EXERCISE DESCRIPTION: Set each entry down verbatim, omitting images.

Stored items
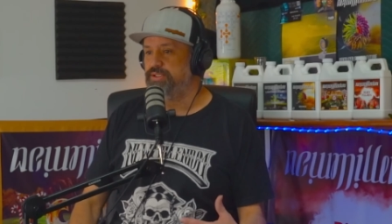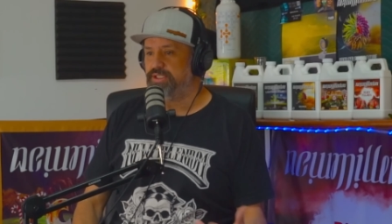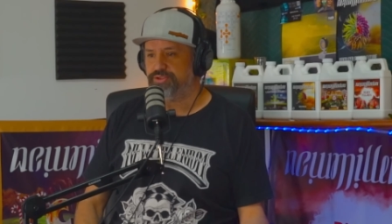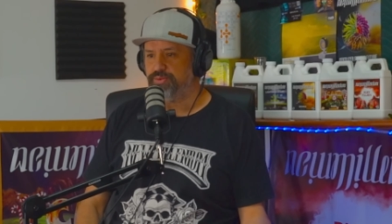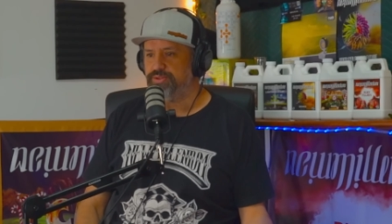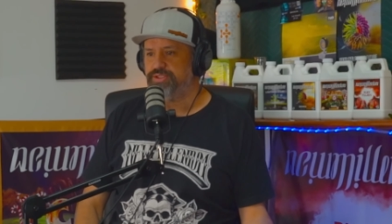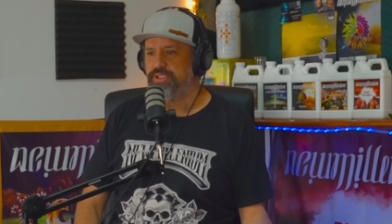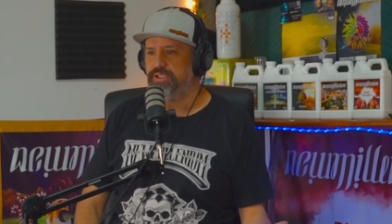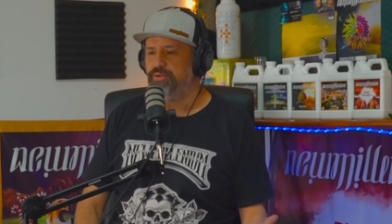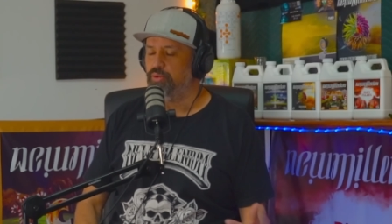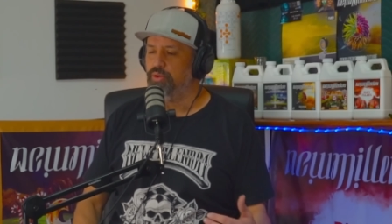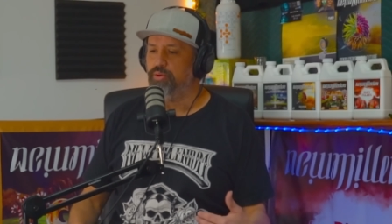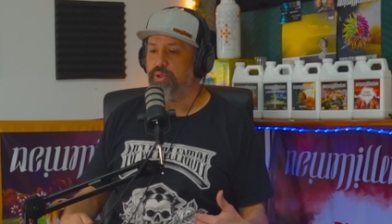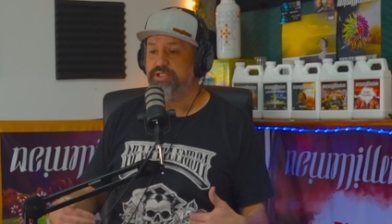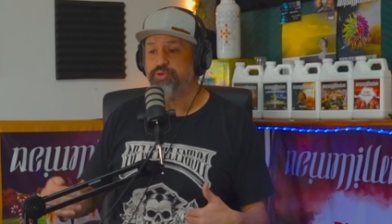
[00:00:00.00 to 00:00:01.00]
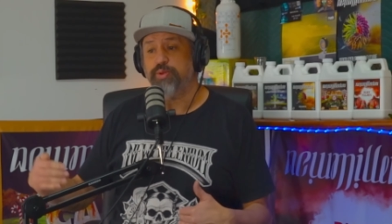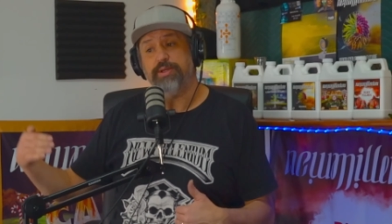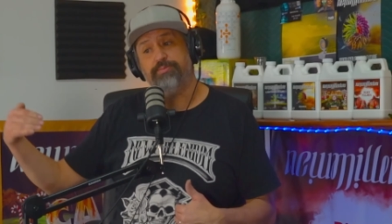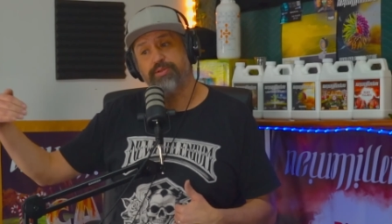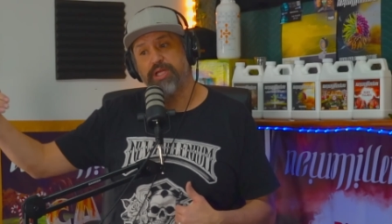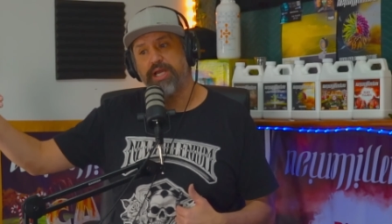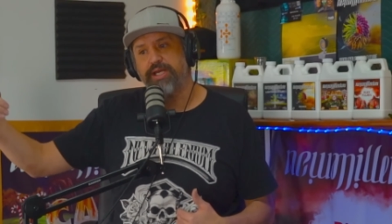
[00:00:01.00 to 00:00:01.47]
as we said, or as we
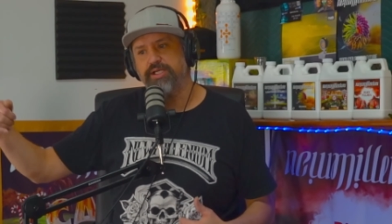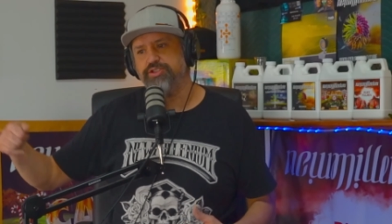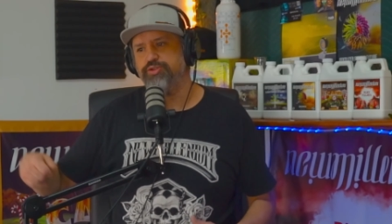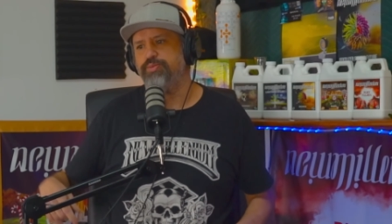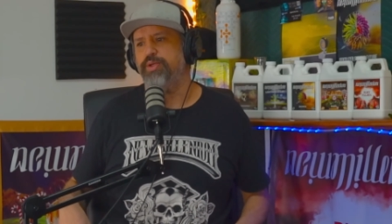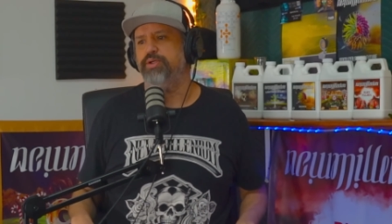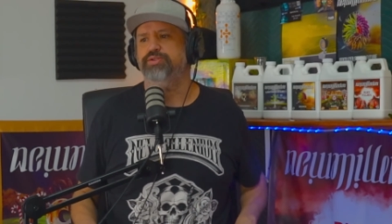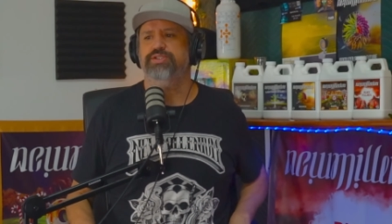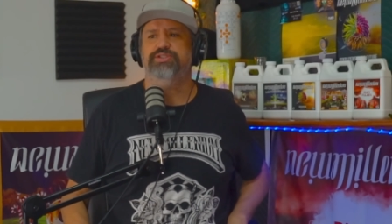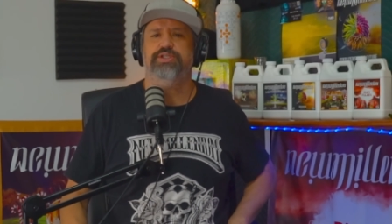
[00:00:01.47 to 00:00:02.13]
implied, I suppose,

ANSWER AREA:
[00:00:00.00 to 00:00:01.00]
[00:00:01.00 to 00:00:01.47]
as we said, or as we
[00:00:01.47 to 00:00:02.13]
implied, I suppose,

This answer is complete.